The two-pot retirement system in South Africa, effective 1 September 2024, allows members to withdraw from the “savings component” of their retirement fund under specific conditions[1]. Withdrawals are only permitted from the savings component—not from the retirement (preservation) component, which is inaccessible until retirement[4].
Key withdrawal requirements and rules include:
- The minimum withdrawal amount from the savings component is R2,000[1][2][3][7].
- You may only make one withdrawal from the savings component per tax year[1][3].
- There is no maximum withdrawal limit, but only what is available in your savings pot can be accessed[1].
- Withdrawals are taxed at your marginal income tax rate, and a processing fee will also apply[2][3][6].
- You must have a minimum balance (some funds require at least R2,500) before a withdrawal can be made[7].
- The withdrawal application must be submitted to your retirement fund, not your employer[1][3].
- From 1 September 2024, you can initiate withdrawals via your fund’s benefit counselling service or online portal, and payment may take a few weeks to process[3].
- You must be registered for tax, ensure you have no outstanding tax returns, and no debts to SARS, as these will be deducted from the withdrawal amount[6].
- Withdrawals from the savings component are allowed whether or not you leave your employer, unlike the older system[1][4].

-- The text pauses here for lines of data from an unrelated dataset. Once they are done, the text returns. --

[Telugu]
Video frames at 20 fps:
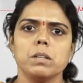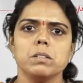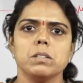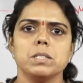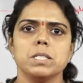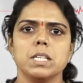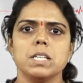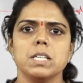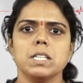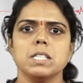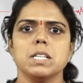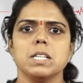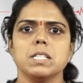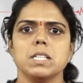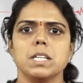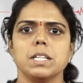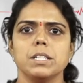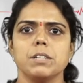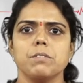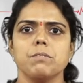చికిత్స
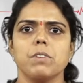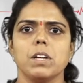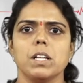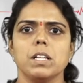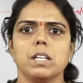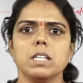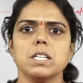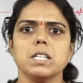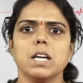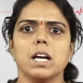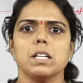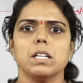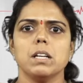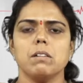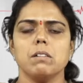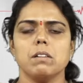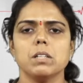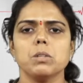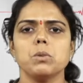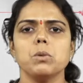చేయడం వల్ల చాలా
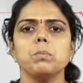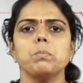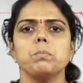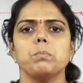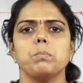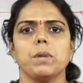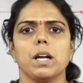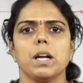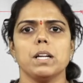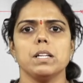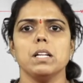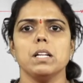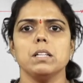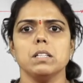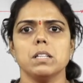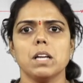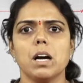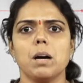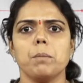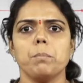వరకు
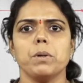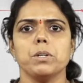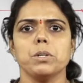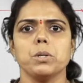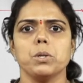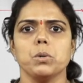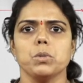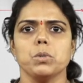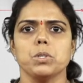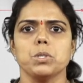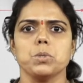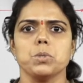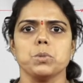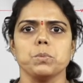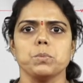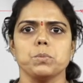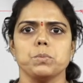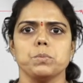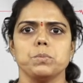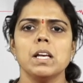ప్రాణాలను కాపాడుకోవచ్చు
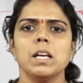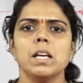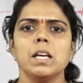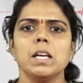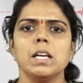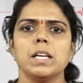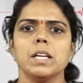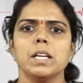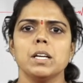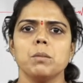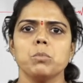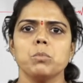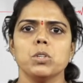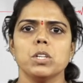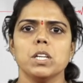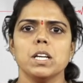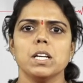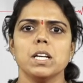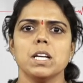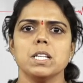ఇంకా
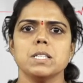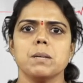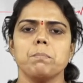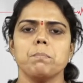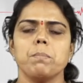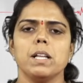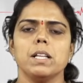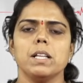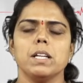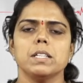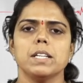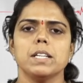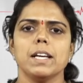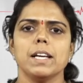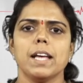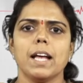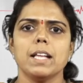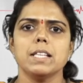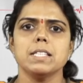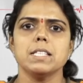ముఖ్యంగా చెప్పాలంటే
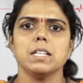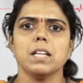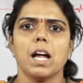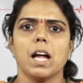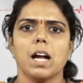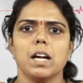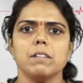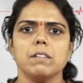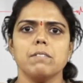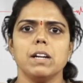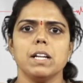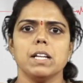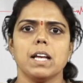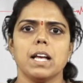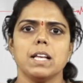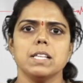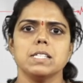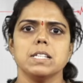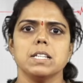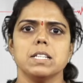క్యాన్సర్ ఆడవాళ్ళ
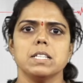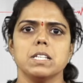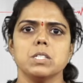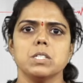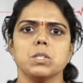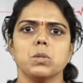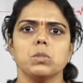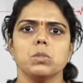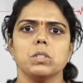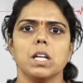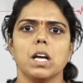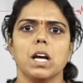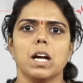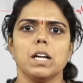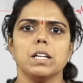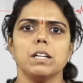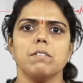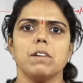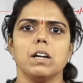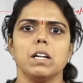క్యాన్సర్ తీసుకుంటే
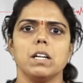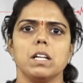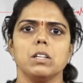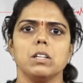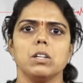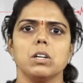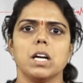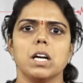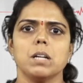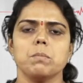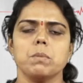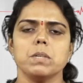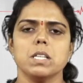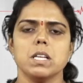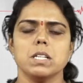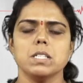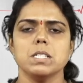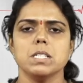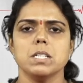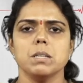ఆడవాళ్ళల్లో
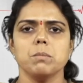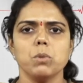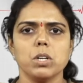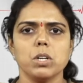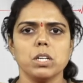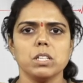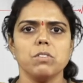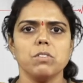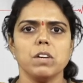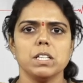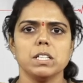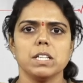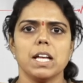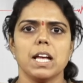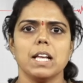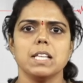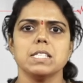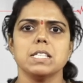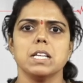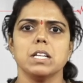గర్భసంచి ముఖద్వార
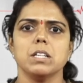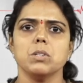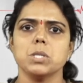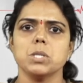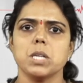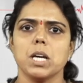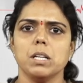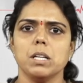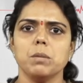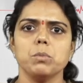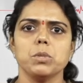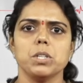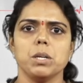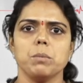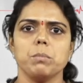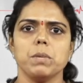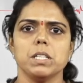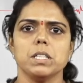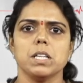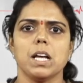క్యాన్సర్లు చాలా
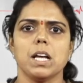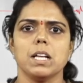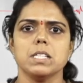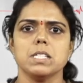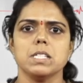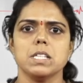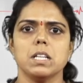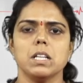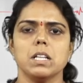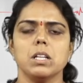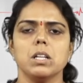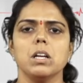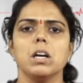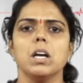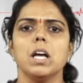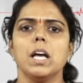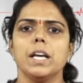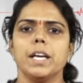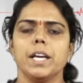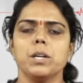ముఖ్యమైన క్యాన్సర్లు
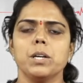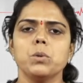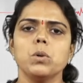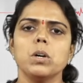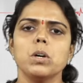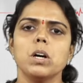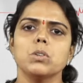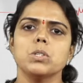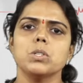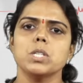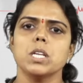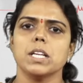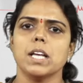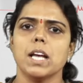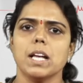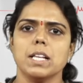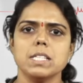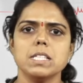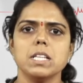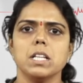ఎక్కువగా వచ్చే
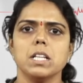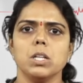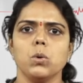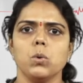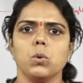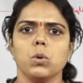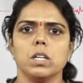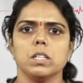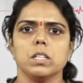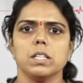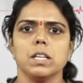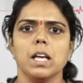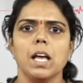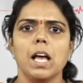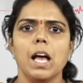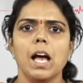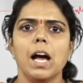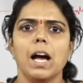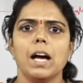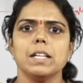క్యాన్సర్లో ఒకటి
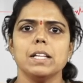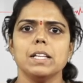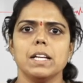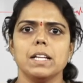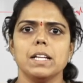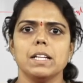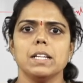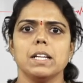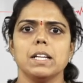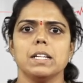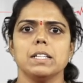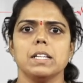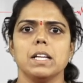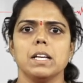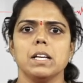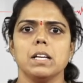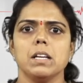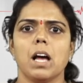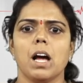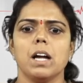అది
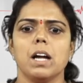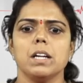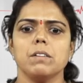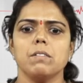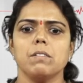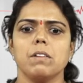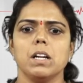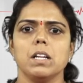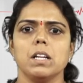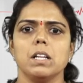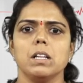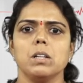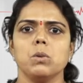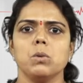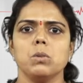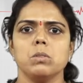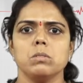ఏంటంటే ఆడవాళ్ళల్లో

- If you do not withdraw, the savings pot continues to grow with investment returns and can be withdrawn as a lump sum at retirement[1][3].
References
- [1] TWO-POT RETIREMENT SYSTEM (National Treasury FAQ, August 2024)
- [2] Two-pot retirement system | Momentum
- [3] Two-Pot System – Transport Sector Retirement Fund
- [4] Two-pot system – My Money Matters Toolkit (Alexforbes)
- [6] Two-Pot Retirement System | South African Revenue Service (SARS)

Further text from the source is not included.